El Gyrotonic, aunque menos conocido que el Pilates, está ganando cada vez más seguidores, especialmente entre aquellos que buscan una actividad física de bajo impacto. Esta técnica, que prioriza movimientos continuos y circulares, ha captado la atención de personalidades como Aitana Sánchez-Gijón, quien la incorpora a su rutina para mejorar la elasticidad y fortalecer su cuerpo de manera suave, aliviando el estrés físico y mental de su profesión.

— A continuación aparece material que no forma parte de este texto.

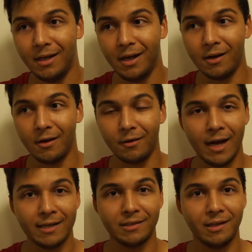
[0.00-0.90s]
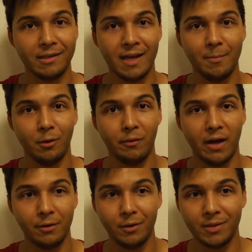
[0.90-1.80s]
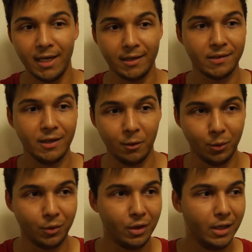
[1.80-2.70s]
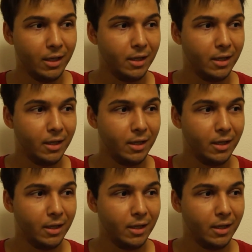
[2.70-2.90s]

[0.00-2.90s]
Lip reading: another excellent example of how you take a sequel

Juliu Horvath, un exbailarín húngaro, fue el creador del Gyrotonic en los años 80. Inspirándose en diversas disciplinas como el yoga, la danza y el tai chi, desarrolló un sistema único que se enfoca en movimientos tridimensionales y espirales, diferenciándose del Pilates, que tiende a ser más lineal. El Gyrotonic utiliza máquinas y poleas para guiar y resistir los movimientos, promoviendo la movilidad espinal, la flexibilidad y una mayor conciencia corporal sin generar impacto en las articulaciones. Esta práctica no solo beneficia la condición física, sino que también contribuye a la reducción del estrés y a una sensación general de ligereza y bienestar.
No obstante, la entrenadora Natalia Molero enfatiza que, si bien el Gyrotonic es excelente para la movilidad y la constancia, no puede reemplazar completamente el entrenamiento de fuerza en cuanto al desarrollo muscular. Molero destaca la importancia crucial de la fuerza para la salud a largo plazo, incluyendo el aumento de masa muscular, la densidad ósea y la prevención de enfermedades como la osteoporosis. Ella propone que la combinación de Gyrotonic y entrenamiento de fuerza ofrece la estrategia más completa para la salud integral, proporcionando una persona fuerte, móvil y resiliente, con menos dolor y mayor capacidad funcional.
La integración de diversas formas de ejercicio es fundamental para un estilo de vida saludable y equilibrado. Al combinar la flexibilidad y la conciencia corporal que ofrece el Gyrotonic con la fortaleza y protección muscular que brinda el entrenamiento de fuerza, se construye una base sólida para el bienestar físico y mental. Esta sinergia no solo optimiza el rendimiento y previene lesiones, sino que también mejora la calidad de vida a medida que envejecemos. Adoptar un enfoque holístico hacia el ejercicio nos empodera para enfrentar los desafíos diarios con vitalidad y resiliencia.